According to a motion filed by Bannock County chief deputy prosecuting attorney JaNiece Price, the documents “contain highly intimate facts or statements” that could be “objectionable to a reasonable person.” The motion also states that reports contain facts and statements “that might endanger the safety” of those involved and impact the suspect’s ability to receive a fair trial.

That motion was approved, and all documents regarding the case were sealed.

The Idaho State Journal filed a motion to unseal the documents but the motion was denied.

Brewer is currently being held at the Bannock County Jail on $1 million bond.

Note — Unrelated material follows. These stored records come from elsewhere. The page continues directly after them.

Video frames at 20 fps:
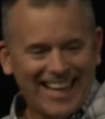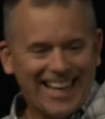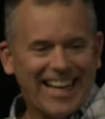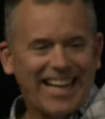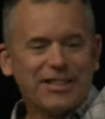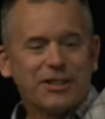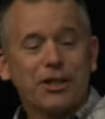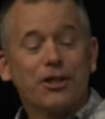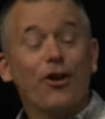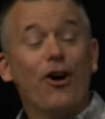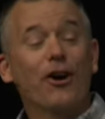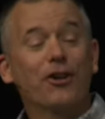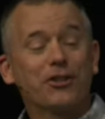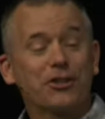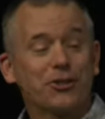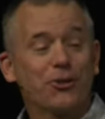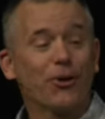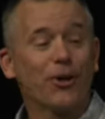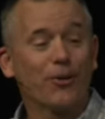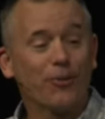It's a long
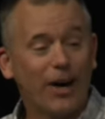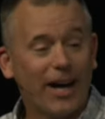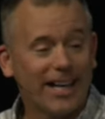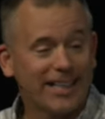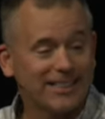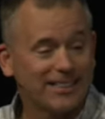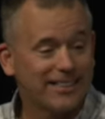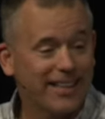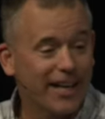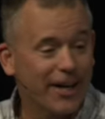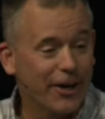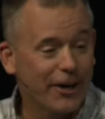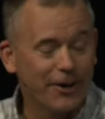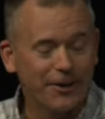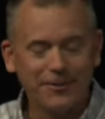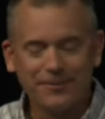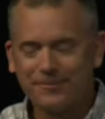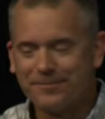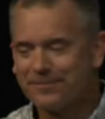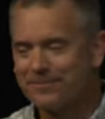story why it's there,
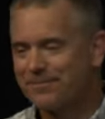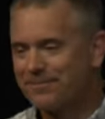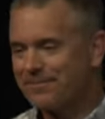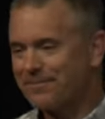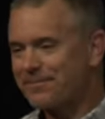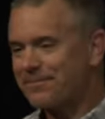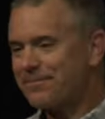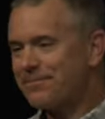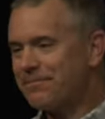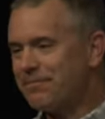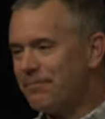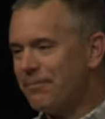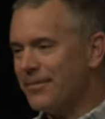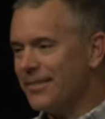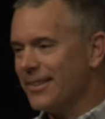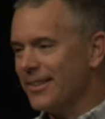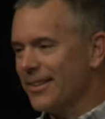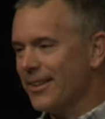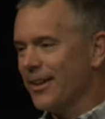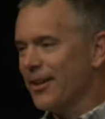
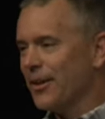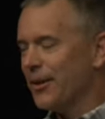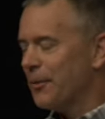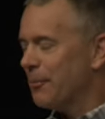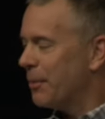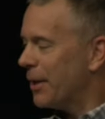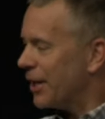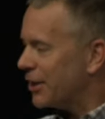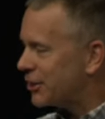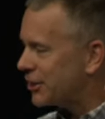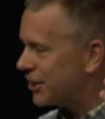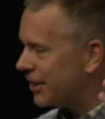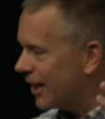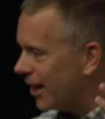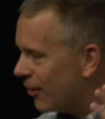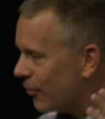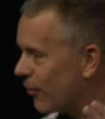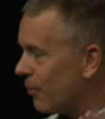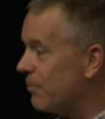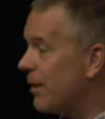but it's
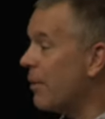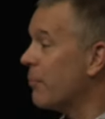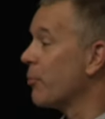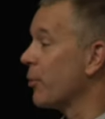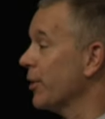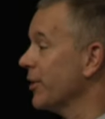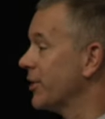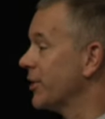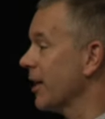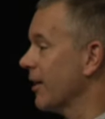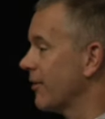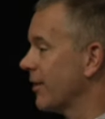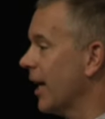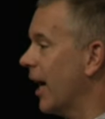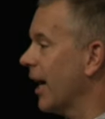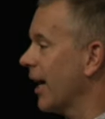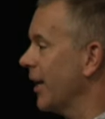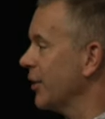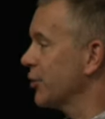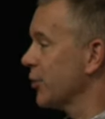a remembrance of
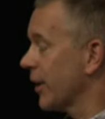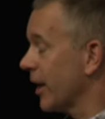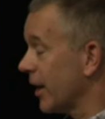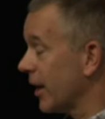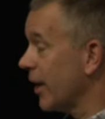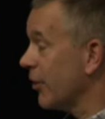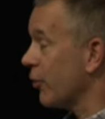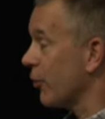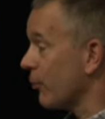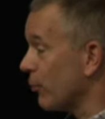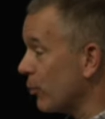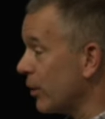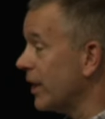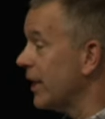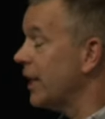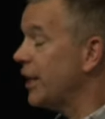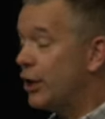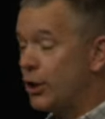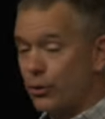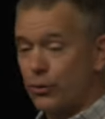God answering another
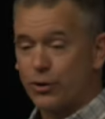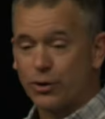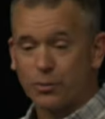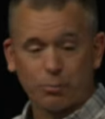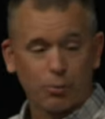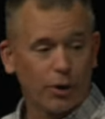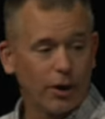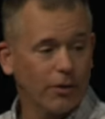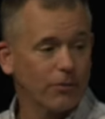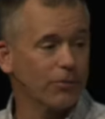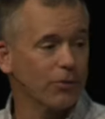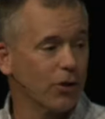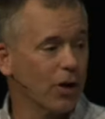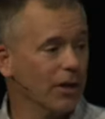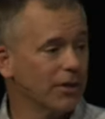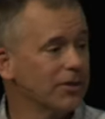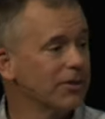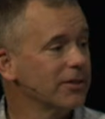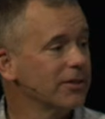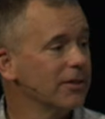really huge prayer for
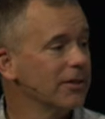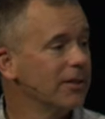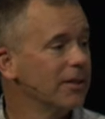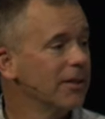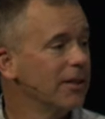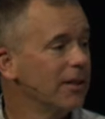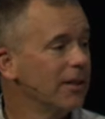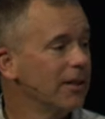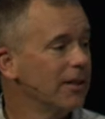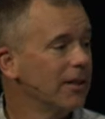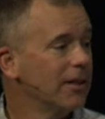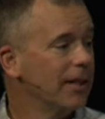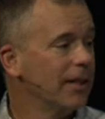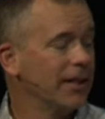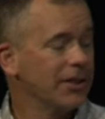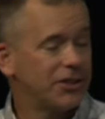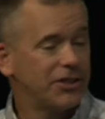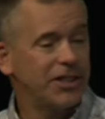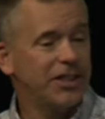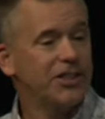us. In
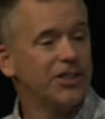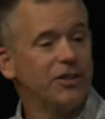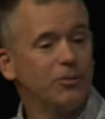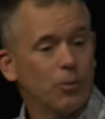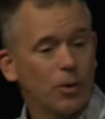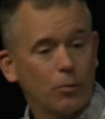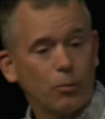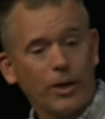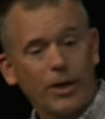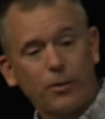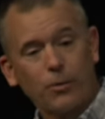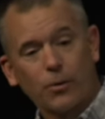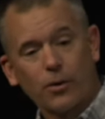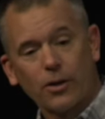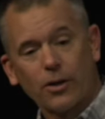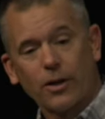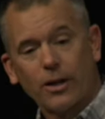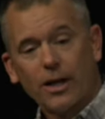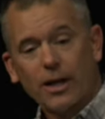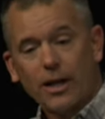a season when we
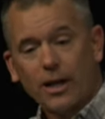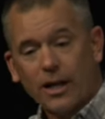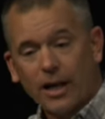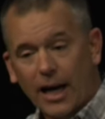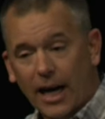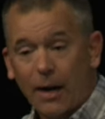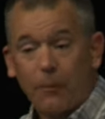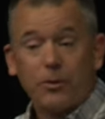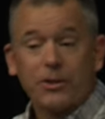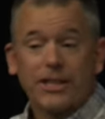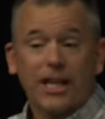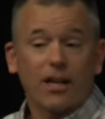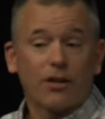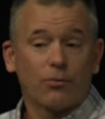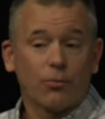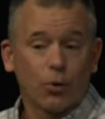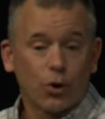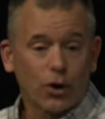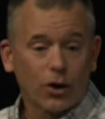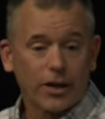were, I was out
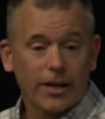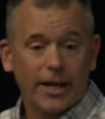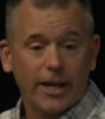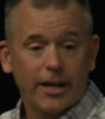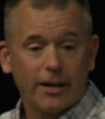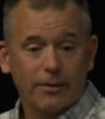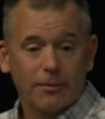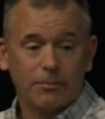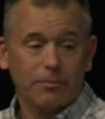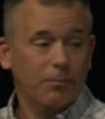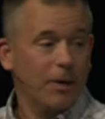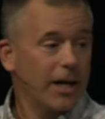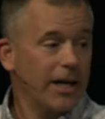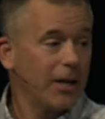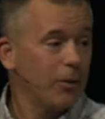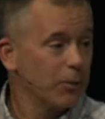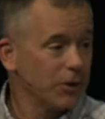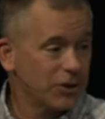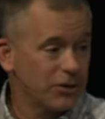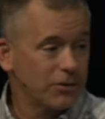of work and money
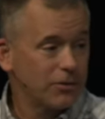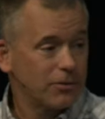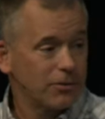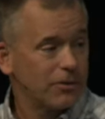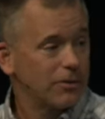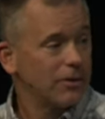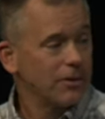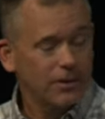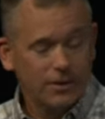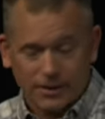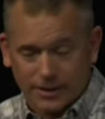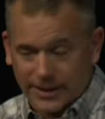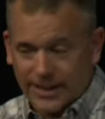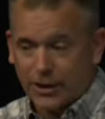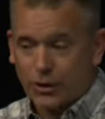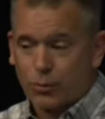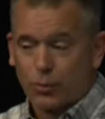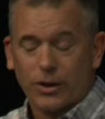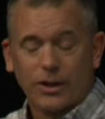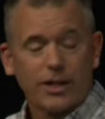was,
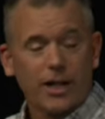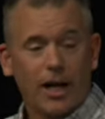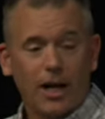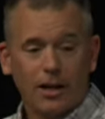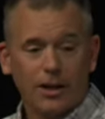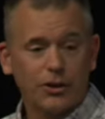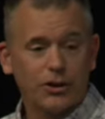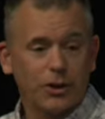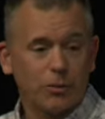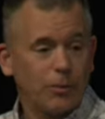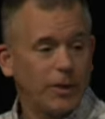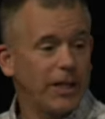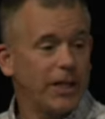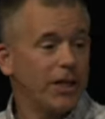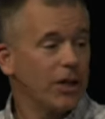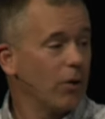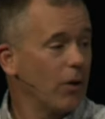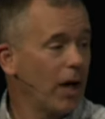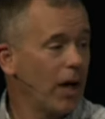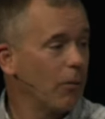kids were in college and we
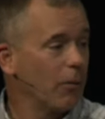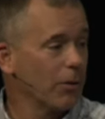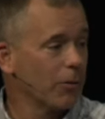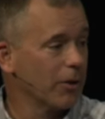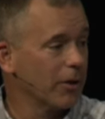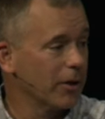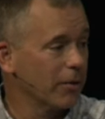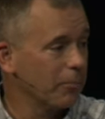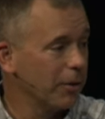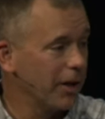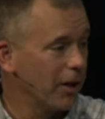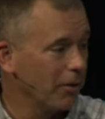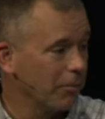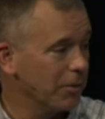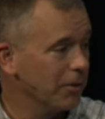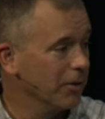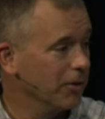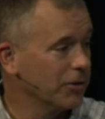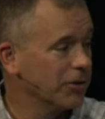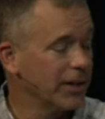didn't know how we were going to pay our
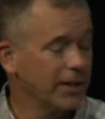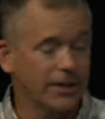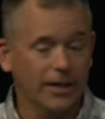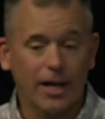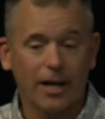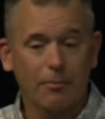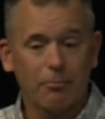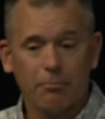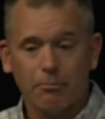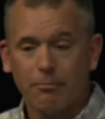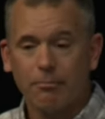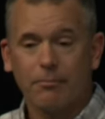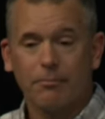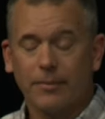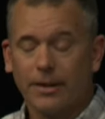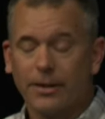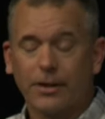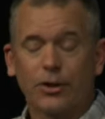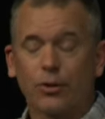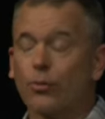bills, and God
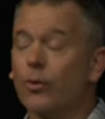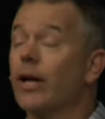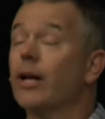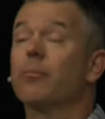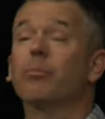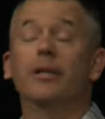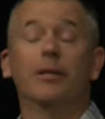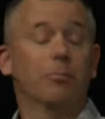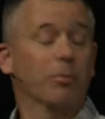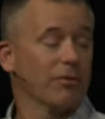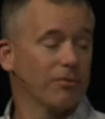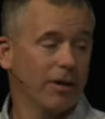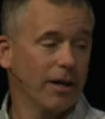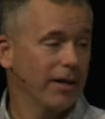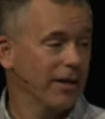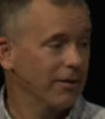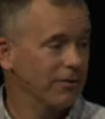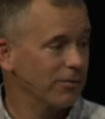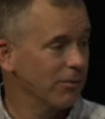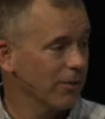incredibly
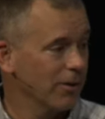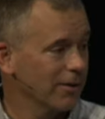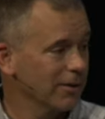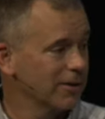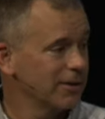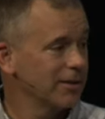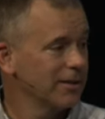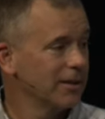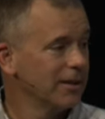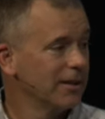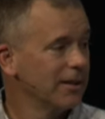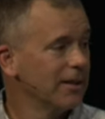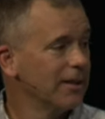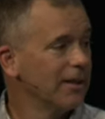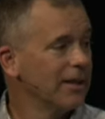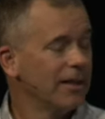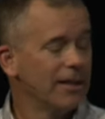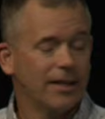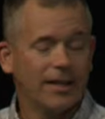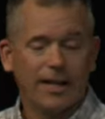provided for us.
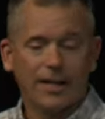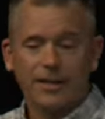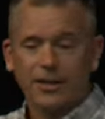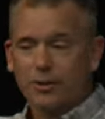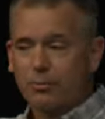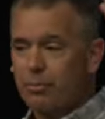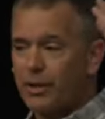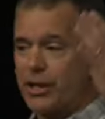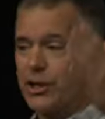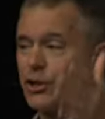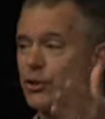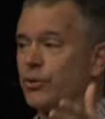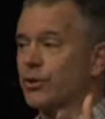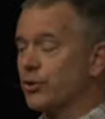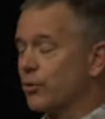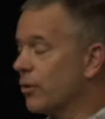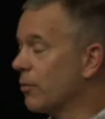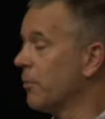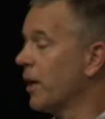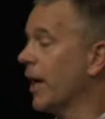And this picture is
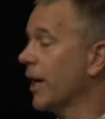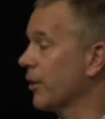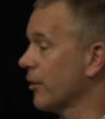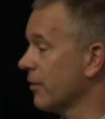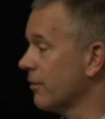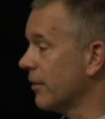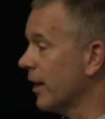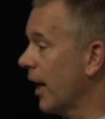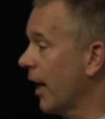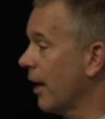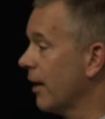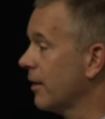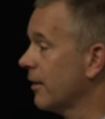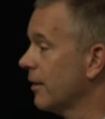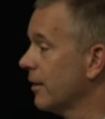a reminder of that.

If he does post bond, four no-contact orders would be issued, barring him from contact with victims and witnesses.

Magistrate Judge Carol Tippi Jarman will oversee the preliminary hearing.

At this hearing, the prosecution team will present evidence as well as witness and victim testimony. The defense will counter, then Jarman will determine if there is sufficient evidence to necessitate a jury trial.

If Jarman does bind Brewer over to district court for trial, a district judge will be assigned to the case, and district court arraignment will be scheduled.

Though Brewer has been charged with these crimes, it does not necessarily mean he committed them. Everyone is presumed innocent until they are proven guilty.

If he is found guilty, Brewer could face 60 years in prison and $200,000 in fines.